Founder and director of Attorneys for the Rights of the Child, Svoboda educates and litigates on behalf of the burgeoning anticircumcision cause. His organization, launched five years ago in Berkeley, Calif., is the only legal practice devoted to the issue, according to Svoboda. Doing this work enables him to practice public interest law in an underserved area, he says.
"I see a lot of harm from this procedure. I don't see a lot of lawyers working on it," Svoboda said. "I'm here because nobody else is and I think it is an important issue."
While the organization also works to prevent female genital cutting, it focuses on male circumcision because of its prevalence in the United States. Through educational campaigns directed at the general public and the legal bar, Svoboda contends that circumcision takes away the protection of the foreskin and reduces erogenous function. In addition, according to Svoboda, more than 200 boys die each year from the procedure, and many others lose their penis or substantial portions of it. The organization refers potential plaintiffs harmed by circumcision to attorneys familiar with the issue and serves as an ongoing resource in lawsuits.
Even for those not obviously damaged by circumcision, the procedure is simply never necessary and is not endorsed by any national medical association, says Svoboda. A surgical procedure should not be performed, he says, unless there is a proven need. "It's been twisted around to the point that we do [circumcision] unless you can prove otherwise, and I think that is a cultural thing. It's not based on medical reality," he said. "There is no other culturally based procedure that physicians are performing."
The pressure to have a boy circumcised remains strong in this country, he says.
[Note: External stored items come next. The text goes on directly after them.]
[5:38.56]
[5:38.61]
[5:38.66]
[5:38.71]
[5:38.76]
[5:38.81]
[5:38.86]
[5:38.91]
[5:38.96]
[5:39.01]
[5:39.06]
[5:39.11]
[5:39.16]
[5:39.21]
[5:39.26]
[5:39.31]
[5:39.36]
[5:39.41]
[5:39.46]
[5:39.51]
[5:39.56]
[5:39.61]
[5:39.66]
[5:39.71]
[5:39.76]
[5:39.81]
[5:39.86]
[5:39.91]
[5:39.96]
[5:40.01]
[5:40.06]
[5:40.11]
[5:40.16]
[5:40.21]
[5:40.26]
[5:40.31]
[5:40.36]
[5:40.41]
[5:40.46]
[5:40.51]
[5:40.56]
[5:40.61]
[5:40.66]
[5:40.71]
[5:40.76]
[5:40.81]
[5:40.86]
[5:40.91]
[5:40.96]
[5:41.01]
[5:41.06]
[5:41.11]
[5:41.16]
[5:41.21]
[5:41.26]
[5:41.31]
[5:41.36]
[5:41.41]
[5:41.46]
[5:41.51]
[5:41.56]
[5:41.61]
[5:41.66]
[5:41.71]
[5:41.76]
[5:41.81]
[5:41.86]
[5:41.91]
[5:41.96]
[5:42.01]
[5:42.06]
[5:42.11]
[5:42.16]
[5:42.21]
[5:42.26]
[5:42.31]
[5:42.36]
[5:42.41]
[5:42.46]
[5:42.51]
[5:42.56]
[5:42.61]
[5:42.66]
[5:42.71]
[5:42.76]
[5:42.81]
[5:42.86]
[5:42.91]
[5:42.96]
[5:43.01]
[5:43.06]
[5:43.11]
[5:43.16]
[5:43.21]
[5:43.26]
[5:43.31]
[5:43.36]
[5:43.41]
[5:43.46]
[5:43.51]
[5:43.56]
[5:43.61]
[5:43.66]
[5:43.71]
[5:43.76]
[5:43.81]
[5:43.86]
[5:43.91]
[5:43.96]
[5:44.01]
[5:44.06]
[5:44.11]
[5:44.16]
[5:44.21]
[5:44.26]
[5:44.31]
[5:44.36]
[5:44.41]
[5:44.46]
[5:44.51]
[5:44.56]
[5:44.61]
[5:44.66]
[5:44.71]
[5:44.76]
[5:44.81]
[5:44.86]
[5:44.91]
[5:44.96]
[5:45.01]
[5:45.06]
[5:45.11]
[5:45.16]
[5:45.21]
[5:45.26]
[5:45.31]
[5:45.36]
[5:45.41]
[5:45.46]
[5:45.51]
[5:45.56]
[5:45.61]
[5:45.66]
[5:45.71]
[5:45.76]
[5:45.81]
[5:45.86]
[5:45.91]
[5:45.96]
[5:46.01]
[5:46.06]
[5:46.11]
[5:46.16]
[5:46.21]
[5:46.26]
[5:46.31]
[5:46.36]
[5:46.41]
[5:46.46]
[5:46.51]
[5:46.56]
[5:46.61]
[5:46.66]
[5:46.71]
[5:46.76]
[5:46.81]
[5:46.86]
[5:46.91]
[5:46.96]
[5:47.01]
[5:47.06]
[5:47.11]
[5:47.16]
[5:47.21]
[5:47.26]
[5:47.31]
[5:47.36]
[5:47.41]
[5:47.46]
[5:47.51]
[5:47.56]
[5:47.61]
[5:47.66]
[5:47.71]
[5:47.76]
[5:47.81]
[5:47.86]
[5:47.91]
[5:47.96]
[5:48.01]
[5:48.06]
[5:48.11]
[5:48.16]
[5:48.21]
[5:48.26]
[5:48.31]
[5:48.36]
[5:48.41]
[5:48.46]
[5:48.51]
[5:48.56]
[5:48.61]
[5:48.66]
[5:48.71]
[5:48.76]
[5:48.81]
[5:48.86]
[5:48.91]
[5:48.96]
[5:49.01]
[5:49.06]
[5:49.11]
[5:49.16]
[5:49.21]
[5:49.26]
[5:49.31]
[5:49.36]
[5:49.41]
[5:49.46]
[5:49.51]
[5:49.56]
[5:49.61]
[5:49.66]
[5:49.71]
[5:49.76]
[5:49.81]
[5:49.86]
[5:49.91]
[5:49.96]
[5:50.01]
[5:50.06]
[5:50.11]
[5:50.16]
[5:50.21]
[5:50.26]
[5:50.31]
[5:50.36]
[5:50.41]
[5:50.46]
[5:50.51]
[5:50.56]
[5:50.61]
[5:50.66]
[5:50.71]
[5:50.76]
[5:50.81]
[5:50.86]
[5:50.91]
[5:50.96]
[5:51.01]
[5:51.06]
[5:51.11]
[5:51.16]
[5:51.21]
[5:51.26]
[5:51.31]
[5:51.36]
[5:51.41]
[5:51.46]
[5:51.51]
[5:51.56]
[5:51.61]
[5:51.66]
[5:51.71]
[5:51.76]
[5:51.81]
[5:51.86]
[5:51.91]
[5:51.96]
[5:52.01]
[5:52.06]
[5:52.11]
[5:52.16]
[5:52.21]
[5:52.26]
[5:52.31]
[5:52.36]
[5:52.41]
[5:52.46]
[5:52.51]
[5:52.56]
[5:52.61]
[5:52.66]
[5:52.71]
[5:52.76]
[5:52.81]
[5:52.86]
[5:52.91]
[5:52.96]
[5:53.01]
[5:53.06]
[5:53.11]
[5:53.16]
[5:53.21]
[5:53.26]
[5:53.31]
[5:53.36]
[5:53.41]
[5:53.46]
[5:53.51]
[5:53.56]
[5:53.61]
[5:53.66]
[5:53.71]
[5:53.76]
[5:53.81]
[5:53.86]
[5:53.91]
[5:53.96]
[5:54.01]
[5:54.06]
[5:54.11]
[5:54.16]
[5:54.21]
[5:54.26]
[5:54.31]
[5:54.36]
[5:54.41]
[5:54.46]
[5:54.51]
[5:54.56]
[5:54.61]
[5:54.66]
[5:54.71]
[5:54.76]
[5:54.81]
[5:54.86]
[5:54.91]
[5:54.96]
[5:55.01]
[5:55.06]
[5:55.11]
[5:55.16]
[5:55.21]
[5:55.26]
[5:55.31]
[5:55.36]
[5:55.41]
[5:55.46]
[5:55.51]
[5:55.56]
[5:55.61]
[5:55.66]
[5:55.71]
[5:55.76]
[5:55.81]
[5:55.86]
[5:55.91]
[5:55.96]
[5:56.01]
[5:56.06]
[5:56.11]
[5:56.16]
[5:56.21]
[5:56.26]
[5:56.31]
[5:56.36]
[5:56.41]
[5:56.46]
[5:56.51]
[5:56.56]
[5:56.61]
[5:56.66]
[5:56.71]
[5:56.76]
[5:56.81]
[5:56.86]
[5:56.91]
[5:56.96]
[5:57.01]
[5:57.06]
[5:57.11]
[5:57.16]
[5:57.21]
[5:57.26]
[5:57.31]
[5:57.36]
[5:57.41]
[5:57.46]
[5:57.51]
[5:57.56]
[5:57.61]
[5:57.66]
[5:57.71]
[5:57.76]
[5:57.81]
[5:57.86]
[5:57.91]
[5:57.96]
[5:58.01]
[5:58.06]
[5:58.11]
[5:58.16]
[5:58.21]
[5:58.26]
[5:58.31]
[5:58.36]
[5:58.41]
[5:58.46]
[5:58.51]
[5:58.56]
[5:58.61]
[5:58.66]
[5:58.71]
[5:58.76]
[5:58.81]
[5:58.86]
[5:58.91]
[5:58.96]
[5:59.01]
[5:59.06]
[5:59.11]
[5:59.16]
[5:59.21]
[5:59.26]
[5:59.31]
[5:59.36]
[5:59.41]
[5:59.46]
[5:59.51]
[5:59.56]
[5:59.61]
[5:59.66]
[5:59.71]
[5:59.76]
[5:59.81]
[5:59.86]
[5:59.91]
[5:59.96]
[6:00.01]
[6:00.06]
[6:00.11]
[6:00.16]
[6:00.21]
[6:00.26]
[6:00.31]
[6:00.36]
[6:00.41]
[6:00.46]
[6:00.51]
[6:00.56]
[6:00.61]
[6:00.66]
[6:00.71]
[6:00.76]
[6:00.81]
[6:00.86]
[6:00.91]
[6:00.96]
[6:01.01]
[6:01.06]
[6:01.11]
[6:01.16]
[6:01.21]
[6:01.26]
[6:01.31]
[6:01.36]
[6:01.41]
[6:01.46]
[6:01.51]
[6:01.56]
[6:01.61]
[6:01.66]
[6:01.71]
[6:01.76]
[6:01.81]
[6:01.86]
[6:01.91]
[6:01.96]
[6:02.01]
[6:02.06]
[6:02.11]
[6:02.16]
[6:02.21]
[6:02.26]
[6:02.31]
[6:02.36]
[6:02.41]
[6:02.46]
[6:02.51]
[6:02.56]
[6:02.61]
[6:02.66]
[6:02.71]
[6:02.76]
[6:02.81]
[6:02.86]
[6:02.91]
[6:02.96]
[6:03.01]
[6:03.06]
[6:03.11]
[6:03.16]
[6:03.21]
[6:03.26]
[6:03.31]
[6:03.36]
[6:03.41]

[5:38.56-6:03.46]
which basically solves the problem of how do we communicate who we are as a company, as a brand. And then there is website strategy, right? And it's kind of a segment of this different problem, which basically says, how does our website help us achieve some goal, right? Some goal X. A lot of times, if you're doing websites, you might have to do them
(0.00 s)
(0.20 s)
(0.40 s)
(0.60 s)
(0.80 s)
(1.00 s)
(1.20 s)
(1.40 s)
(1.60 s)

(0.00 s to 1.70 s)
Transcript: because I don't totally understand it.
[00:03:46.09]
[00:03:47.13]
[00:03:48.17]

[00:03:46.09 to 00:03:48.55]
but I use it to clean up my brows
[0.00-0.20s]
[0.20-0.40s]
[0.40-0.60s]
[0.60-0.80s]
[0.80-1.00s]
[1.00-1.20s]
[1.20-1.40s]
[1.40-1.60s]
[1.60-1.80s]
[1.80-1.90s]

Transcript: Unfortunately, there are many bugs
The notion that a boy must "look like his father" is ingrained in many people, who are often confused by conflicting information available on the practice, says Svoboda. Yet the number of circumcisions performed in the United States has diminished, from a peak of 85 percent decades ago to below 60 percent today, according to Svoboda.
The decreasing popularity of the procedure coincided with the rise of the anticircumcision movement in the '70s, when the American Academy of Pediatrics announced that there is no medical need for circumcision and Dr. Benjamin Spock spoke out against it. The cause's first major organization, the National Organization of Circumcision Information Resource Center, was founded in 1986 and this year presented Svoboda with a human rights award. And a passion for human rights is why he does this work, he says. He won't talk about whether he's circumcised; he says it's irrelevant. The movement includes Muslims and Jews (who each traditionally circumcise their boys), Christians and atheists, women, and circumcised and uncircumcised men, linked only by their desire to stop this practice.
While ideally circumcision should be outlawed, Svoboda says, the more pragmatic path is to show people that circumcision should no longer be a part of the culture, so that it would become as antiquated as, say, foot binding now is in China. That will eventually happen, he believes.
"Every culture develops a rationale for why this particular practice makes sense and vilifies the other practices," said Svoboda. "I think we're in a process of unlearning those things. I think it takes a while. It's a long road, but I think we're going down that road."